Rust once you get the general idea is not that hard to comprehend how to work with. It’s not a simple but that also helps you see things from a different abstraction layer. Coding today is just picking the abstraction layer you prefer it seems. C is unsafe, Rust is a pain, Zig is peculiar, C3 is my favorite of these, and JavaScript is there being the weird distant cousin. If you write either JS or C or Python or Zig or OCaml or Brazil (Lua mentioned), then I absolutely think you should give it a try.

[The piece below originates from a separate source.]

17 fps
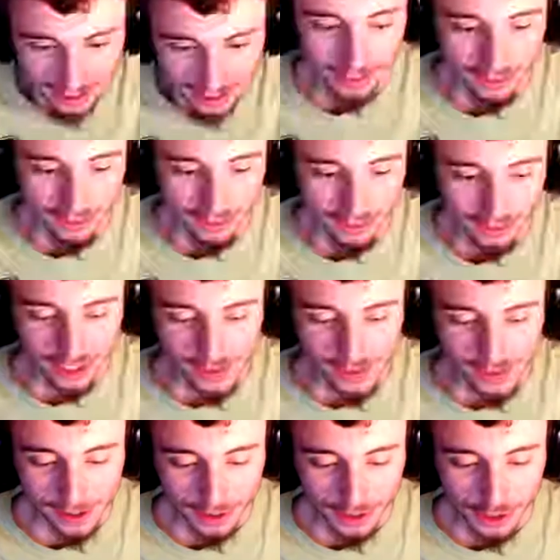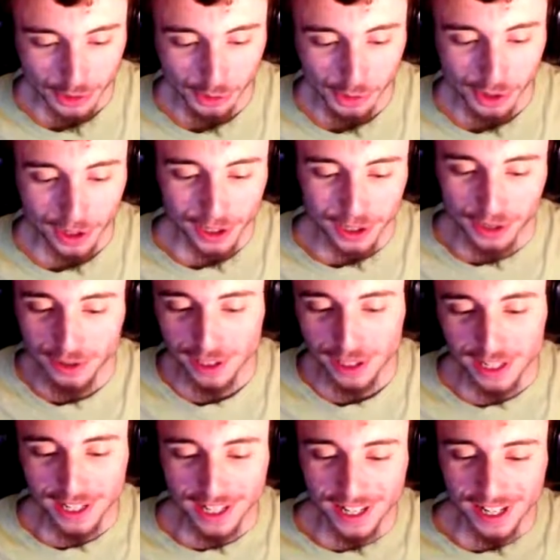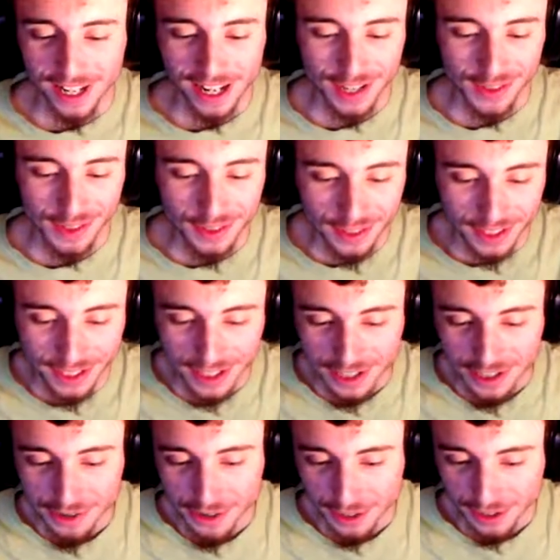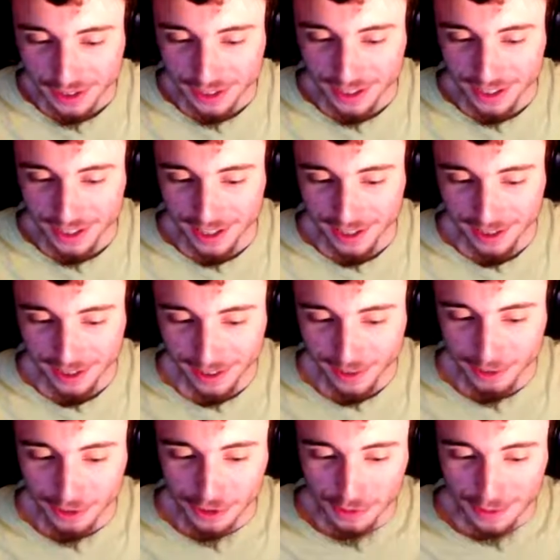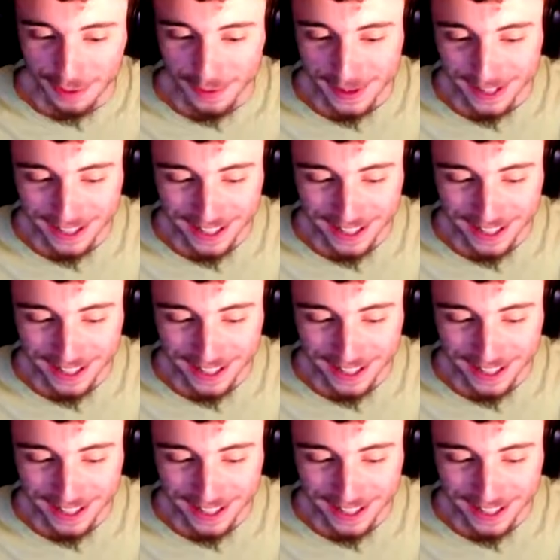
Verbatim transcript: Watch, after all this work, it really has nothing to do with the room I'm in.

It is not perfect, it is not God’s gift to humanity, it is not simple, it is not quickest thing to build sometimes (cries in 1hr build), but it surely is great for your mind to think in a slightly different way. I am not saying you should stick with it long but write maybe like 3 to 5 small side projects or one big side project and then decide if you will continue to use it. I feel stuck with this cause it is very much the easiest way to write the small tools or scripts I run on my machine sometimes. Could I use something else like Go or bash or JavaScript? Yes, yes I could, but as far as I can see both are downgrades to my current experience for me. Don’t assume what you don’t know and always expect the unexpected, sausage. Also I haven’t tried out Go, I’m as of writing this trying out C3.
Conclusion
Go write some Rust, hate it and then come back once the programming socks match the carpets, wrong post. The conclusion is that I hate Rust but it does some stuff that I like and it’s convenient sometimes so I use it. I don’t think that Rust is anyone’s savior and you should never trust code just because it compiles. You should try Rust because it is an experience that may or may not be painful but will be educational one way or another especially if you’ve never touched memory before. Stay healthy, stay nerdy, stay safe, hope you are well wherever and whenever you are, and praise the sun.